Litígios e contratação pública – diagnóstico correto/remédio errado

  • Pedro Cerqueira Gomes
  • 20 Janeiro 2020

Leia aqui o artigo de opinião do docente da Escola do Porto da Faculdade de Direito da Universidade Católica Portuguesa, Pedro Cerqueira Gomes, sobre litígios e contratação pública.

Recentemente, o Decreto-lei n.º 174/2019, de 13 de dezembro, procedeu à criação de juízos de competência especializada administrativa, para dirimir litígios de contratação pública, nos tribunais administrativos de círculo de Lisboa e do Porto. A presente alteração legislativa é de saudar, no que toca à identificação das patologias, porém deixa a desejar quanto à solução encontrada.

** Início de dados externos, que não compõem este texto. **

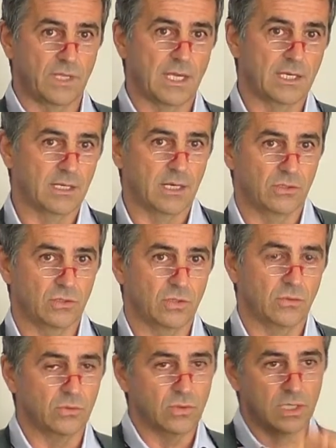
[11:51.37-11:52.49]
taken out. You don't
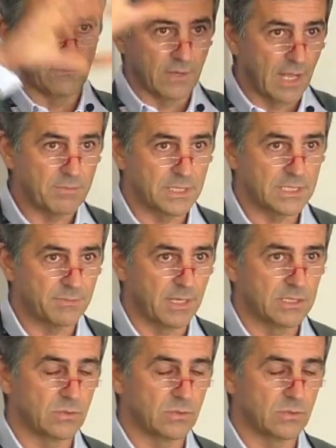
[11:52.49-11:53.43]
want to leave an empty space.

É verdade que a matéria da contratação pública é uma das áreas, no âmbito da jurisdição administrativa, com maior complexidade e volume de litígios e, consequentemente de pendências em Tribunal, sendo que era por demais evidente a ineptidão dos já “entupidos” tribunais administrativos de círculo para dirimir, em tempo útil, este feixe de demandas. Acresce que, em consequência das exigências do Direito da União Europeia, os litígios emergentes na fase do procedimento pré-contratual (contencioso pré-contratual) são processos urgentes, isto é, exige-se, quer às partes quer ao julgador, o respeito por prazos bastante curtos para a resolução final do litígio, uma vez que é intenção do legislador, nestas matérias, proceder à criação de um sistema de tutela preventiva. Assim, permite-se aos operadores económicos, em face de uma ilegalidade no âmbito do procedimento pré-contratual, recorrer a meios de tutela capazes de manter intacta a possibilidade de celebrar o contrato com a administração, através de uma suspensão do procedimento, em especial dos efeitos do ato de adjudicação, não permitindo, assim, à administração executar o contrato até que o processo se encontre decidido.

Ora, este ritmo processual urgente obriga, repito, a que estes litígios sejam dirimidos de forma célere, conforme os prazos previstos na lei, prazos estes que não são respeitados pelos tribunais administrativos, provocando especiais prejuízos na satisfação do interesse público que, muitas vezes, fica “suspenso” e falha em assegurar uma proteção real aos concorrentes, pois, quando o diferendo é solucionado, já não existe interesse, por parte do operador económico, em executar o referido contrato, uma vez que já passaram um, dois ou, por vezes, três anos.

A morosidade da jurisdição administrativa, em especial dos tribunais administrativos, é resultado de uma manifesta falta de meios técnicos e humanos provocada por um gritante “desinvestimento” nos nossos tribunais. É certo que algumas medidas de cosmética, ou, melhor, quase paliativas, têm sido adotadas neste campo, mas não chega! Assim, estas motivações de ordem orgânica poderão levar-nos a concluir que os tribunais administrativos, sejam de círculo, sejam de competência especializada, não estão aptos a instituir uma verdadeira tutela urgente e preventiva, pois os juízos de competência especializada vão encontrar os mesmos óbices orgânicos, relacionados com a falta de meios técnicos e humanos.

A solução, isto é, a cura para os obstáculos de complexidade e pendências na contratação pública, poderá passar pela arbitragem necessária e institucionalizada ou pela criação de entidades administrativas com poderes para-judiciais. Olhando para os nossos congéneres europeus que lidaram com o mesmo problema, a solução arbitral encontra inúmeros óbices, designadamente a falta de estabilidade e indesejável diversidade das decisões arbitrais, resultado de um número bastante vasto de árbitros selecionáveis, gerando grande incerteza jurídica. Assim, países como a Espanha e a Dinamarca, entre outros, adotaram um modelo onde os litígios, em primeira instância, são dirimidos por órgãos administrativos independentes com poderes para-judiciais, ou seja, órgãos não jurisdicionais.

Dados estatísticos apontam que em Espanha e na Dinamarca, esta solução, quando corretamente desenhada, ou seja, desde que seja assegurada a independência e um processo de seleção exigente dos decisores, garante uma estrutura orgânica eficaz, assegurando a materialização de uma verdadeira tutela célere e preventiva no âmbito dos litígios pré-contratuais e, assim, uma cura verdadeiramente eficaz.

*Pedro Cerqueira Gomes é docente da Escola do Porto da Faculdade de Direito da Universidade Católica Portuguesa.